▶ **WORK TASK**: Among the records below, find the lines that contain "video" and copy each of them.

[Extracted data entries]

========

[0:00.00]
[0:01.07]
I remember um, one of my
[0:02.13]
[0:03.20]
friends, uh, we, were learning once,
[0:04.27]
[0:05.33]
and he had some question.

========

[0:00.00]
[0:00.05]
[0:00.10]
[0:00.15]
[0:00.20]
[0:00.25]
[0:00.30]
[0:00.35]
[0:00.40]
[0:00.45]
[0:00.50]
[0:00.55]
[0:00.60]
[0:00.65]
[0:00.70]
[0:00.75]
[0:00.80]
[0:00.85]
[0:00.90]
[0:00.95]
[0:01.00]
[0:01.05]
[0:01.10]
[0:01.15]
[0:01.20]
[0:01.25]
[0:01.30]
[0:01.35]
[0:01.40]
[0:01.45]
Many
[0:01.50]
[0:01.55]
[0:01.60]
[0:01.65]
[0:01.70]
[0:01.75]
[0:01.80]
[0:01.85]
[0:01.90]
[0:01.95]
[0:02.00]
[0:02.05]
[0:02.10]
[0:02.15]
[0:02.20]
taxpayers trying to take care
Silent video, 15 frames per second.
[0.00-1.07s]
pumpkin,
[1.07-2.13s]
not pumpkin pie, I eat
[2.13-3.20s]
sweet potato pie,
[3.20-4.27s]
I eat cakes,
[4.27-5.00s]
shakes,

========

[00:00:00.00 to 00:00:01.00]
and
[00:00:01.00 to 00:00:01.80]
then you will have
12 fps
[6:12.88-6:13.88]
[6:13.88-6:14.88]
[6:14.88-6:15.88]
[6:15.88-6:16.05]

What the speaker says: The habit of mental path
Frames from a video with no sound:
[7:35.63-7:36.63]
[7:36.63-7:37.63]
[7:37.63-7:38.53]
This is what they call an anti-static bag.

========

▶ **REPLY**:
Silent video, 15 frames per second.
Frames from a video with no sound:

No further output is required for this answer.